On Oct 2, 2009, mswestover from Yulee, FL (Zone 9a) wrote:

Grows easily from seed, takes a while to germinate. Forms a clump that comes back each year. Lots of water.


On Mar 27, 2009, austinl01 from Sherwood, AR wrote:

Musa velutina is very cold hardy to zone 7b with some mulch. The pink, fuzzy bananas are an awesome addition to the landscape. Grow it as you would musa basjoo.


On Sep 8, 2007, Elphaba from Rockport, TX (Zone 9a) wrote:

I started growing this banana from seed 18 months ago and it is now blooming. I had 12 seeds; 5 germinated; the dogs killed one, and the other four are big and gorgeous. I am pretty horrible at growing things from seed, so this plant is obviously easy to grow. This has also been a really wet summer (42" in last 3 1/2 mo.) so that undoubtedly helped.


On May 22, 2007, branded from Nacogdoches, TX (Zone 8a) wrote:

These things grow very well in East Texas, however, they do require large amounts of water in the summer heat. I'm in region 8a, and the plants regrow each year from the root stock. I try to cut them before the first frost. They make attractive flowers, and I get small bananas each year, about 3-4" long. They aren't edible at that stage.

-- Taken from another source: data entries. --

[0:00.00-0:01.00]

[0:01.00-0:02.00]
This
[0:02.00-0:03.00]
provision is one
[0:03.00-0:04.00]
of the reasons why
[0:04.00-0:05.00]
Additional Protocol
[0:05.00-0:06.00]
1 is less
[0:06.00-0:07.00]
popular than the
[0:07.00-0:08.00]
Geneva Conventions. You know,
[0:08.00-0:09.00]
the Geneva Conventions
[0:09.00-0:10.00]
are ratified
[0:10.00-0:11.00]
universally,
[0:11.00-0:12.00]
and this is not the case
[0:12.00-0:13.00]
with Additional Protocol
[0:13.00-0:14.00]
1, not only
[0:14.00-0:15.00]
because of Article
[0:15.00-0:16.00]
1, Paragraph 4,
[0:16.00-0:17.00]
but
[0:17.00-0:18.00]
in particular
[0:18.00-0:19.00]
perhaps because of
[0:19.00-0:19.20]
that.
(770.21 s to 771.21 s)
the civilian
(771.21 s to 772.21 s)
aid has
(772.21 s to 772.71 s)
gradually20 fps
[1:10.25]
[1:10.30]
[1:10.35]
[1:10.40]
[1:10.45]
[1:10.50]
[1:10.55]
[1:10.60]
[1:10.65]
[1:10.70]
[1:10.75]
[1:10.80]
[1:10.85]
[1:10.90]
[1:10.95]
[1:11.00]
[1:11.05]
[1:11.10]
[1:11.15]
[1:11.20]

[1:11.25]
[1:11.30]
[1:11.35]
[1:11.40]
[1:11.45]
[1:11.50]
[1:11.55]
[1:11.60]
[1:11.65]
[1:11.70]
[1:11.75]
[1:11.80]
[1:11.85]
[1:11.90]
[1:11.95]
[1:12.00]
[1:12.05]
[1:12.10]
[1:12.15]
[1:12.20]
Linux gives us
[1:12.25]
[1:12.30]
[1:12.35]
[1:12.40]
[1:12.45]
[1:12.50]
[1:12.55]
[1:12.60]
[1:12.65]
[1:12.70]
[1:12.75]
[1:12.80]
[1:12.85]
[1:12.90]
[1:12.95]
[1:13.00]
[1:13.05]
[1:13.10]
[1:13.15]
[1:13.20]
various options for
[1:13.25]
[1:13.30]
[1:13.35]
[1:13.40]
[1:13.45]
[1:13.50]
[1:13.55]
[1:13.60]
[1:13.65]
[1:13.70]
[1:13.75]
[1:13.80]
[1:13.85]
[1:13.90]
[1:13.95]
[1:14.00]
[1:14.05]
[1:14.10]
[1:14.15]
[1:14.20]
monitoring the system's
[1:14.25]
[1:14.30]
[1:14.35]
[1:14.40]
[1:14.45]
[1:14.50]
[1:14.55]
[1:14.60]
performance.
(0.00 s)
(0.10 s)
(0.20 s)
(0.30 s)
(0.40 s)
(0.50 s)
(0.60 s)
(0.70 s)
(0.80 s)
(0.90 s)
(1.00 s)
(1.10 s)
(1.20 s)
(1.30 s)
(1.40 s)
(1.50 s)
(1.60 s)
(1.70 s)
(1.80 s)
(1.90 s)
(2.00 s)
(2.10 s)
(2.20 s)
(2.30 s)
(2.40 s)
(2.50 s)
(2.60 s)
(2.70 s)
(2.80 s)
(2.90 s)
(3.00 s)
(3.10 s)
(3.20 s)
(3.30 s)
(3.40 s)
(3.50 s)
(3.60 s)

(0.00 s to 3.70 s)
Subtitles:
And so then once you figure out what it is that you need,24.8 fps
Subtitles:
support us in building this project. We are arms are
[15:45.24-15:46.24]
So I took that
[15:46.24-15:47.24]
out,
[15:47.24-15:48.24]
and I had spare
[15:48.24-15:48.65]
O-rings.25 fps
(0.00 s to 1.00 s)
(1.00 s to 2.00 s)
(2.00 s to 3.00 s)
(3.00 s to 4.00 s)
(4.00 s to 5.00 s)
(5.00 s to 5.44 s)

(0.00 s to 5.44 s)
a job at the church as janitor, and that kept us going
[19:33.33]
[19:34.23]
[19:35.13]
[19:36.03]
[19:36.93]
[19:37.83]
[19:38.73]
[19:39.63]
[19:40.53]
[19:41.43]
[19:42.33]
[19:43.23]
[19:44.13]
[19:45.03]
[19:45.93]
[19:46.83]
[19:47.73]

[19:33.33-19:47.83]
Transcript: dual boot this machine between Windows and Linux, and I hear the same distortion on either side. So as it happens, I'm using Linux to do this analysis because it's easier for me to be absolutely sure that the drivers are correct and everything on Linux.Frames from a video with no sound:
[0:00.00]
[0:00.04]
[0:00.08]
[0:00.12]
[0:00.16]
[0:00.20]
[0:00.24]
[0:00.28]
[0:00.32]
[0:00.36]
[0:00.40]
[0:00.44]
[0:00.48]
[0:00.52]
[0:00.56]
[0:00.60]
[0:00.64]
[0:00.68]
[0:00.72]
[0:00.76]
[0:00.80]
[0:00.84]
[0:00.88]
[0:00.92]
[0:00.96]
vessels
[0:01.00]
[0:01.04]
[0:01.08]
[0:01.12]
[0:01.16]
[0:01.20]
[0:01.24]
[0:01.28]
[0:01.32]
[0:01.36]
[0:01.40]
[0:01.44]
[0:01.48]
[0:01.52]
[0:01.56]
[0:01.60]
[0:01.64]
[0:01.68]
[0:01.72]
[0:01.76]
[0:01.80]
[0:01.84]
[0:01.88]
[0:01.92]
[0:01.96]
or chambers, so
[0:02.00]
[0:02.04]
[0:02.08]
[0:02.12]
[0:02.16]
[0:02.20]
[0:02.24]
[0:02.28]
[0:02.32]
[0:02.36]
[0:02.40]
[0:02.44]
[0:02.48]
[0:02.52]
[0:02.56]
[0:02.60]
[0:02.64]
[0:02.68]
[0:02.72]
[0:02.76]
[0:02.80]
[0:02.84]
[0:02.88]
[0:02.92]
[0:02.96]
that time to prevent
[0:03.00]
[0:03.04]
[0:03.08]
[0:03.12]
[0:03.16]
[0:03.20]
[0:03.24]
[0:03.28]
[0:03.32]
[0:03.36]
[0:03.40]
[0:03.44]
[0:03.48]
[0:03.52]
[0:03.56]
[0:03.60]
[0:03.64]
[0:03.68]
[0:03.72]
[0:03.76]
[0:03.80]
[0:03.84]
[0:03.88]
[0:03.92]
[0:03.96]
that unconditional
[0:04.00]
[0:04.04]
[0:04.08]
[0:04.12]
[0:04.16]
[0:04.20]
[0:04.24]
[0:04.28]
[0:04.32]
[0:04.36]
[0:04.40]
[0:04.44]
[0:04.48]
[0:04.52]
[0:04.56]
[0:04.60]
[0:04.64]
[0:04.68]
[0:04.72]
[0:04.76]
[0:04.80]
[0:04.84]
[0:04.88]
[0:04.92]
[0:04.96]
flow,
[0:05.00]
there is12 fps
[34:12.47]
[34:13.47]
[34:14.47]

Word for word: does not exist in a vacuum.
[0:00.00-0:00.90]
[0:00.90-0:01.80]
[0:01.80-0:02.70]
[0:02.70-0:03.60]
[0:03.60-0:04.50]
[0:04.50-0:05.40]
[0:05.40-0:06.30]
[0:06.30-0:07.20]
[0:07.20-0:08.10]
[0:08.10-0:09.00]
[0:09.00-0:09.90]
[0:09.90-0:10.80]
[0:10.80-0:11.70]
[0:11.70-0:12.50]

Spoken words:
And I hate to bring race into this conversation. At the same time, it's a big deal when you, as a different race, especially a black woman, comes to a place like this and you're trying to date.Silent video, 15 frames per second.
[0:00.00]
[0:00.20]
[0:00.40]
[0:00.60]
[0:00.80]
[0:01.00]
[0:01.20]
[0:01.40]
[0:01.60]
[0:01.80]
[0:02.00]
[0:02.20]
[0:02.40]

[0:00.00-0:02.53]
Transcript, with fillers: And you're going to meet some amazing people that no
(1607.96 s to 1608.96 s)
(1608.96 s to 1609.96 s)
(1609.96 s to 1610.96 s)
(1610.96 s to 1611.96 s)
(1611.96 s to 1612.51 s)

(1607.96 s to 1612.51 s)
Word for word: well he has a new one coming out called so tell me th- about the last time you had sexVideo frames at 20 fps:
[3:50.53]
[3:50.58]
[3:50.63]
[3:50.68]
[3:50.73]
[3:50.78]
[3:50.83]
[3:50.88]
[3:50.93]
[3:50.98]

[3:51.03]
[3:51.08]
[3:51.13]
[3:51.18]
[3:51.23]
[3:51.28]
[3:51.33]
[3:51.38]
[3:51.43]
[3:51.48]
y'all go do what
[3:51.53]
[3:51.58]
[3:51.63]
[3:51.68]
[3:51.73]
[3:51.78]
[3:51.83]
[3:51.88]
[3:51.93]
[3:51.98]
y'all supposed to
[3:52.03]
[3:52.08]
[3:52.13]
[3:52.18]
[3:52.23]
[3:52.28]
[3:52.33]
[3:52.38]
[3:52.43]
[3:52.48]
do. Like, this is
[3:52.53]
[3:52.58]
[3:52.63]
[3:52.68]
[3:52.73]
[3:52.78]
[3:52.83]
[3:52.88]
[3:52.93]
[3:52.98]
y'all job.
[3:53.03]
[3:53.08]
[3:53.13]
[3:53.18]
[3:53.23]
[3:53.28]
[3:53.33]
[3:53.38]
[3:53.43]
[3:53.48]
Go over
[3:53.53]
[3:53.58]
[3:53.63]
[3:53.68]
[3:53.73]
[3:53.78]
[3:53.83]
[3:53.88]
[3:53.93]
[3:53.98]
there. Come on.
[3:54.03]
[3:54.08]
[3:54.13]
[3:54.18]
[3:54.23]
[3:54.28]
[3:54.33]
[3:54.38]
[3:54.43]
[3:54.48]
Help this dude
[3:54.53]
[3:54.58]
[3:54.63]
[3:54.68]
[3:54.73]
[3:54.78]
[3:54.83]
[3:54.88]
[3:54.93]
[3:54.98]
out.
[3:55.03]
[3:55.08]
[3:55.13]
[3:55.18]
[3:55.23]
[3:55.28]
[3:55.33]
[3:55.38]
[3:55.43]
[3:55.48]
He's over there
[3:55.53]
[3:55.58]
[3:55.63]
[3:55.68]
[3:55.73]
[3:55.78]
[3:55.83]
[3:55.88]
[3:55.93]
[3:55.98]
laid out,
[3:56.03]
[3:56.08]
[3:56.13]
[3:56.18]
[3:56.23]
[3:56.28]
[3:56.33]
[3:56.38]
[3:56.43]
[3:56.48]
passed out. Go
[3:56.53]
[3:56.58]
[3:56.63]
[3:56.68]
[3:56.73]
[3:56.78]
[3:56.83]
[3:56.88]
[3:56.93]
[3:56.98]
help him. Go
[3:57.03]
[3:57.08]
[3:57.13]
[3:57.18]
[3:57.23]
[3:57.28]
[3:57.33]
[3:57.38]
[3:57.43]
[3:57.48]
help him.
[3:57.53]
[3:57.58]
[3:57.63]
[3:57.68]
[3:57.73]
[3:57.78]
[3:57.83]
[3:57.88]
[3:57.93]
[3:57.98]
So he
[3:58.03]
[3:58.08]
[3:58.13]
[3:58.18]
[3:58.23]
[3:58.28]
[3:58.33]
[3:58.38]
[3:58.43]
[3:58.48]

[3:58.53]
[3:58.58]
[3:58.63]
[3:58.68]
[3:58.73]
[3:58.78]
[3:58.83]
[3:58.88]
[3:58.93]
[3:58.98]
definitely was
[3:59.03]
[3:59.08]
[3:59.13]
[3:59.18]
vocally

I live in the country, so I separated my gray water (showers, sinks, washer) and these guys absolutely thrive with the large amount of daily watering they receive. They turn dark green, adding to the sub tropical look that I love!

Thrive like crazy around water, but will not spread to dry areas at all.

Two thumbs up!!


On Mar 2, 2005, clantonnaomi from Iredell, TX wrote:

This is a beautiful plant. Do you have a mail order source for it? I live in central Texas and would love to have one.


On Feb 3, 2004, jemi wrote:

its very beuatiful, i had one at my home.


On Aug 30, 2003, jrozier from Edgefield, SC (Zone 8a) wrote:

This is my favorite plant. It blooms nicely, the fruit is ornamental, and growing from seed is easy. It returns and blooms even after hard freezes.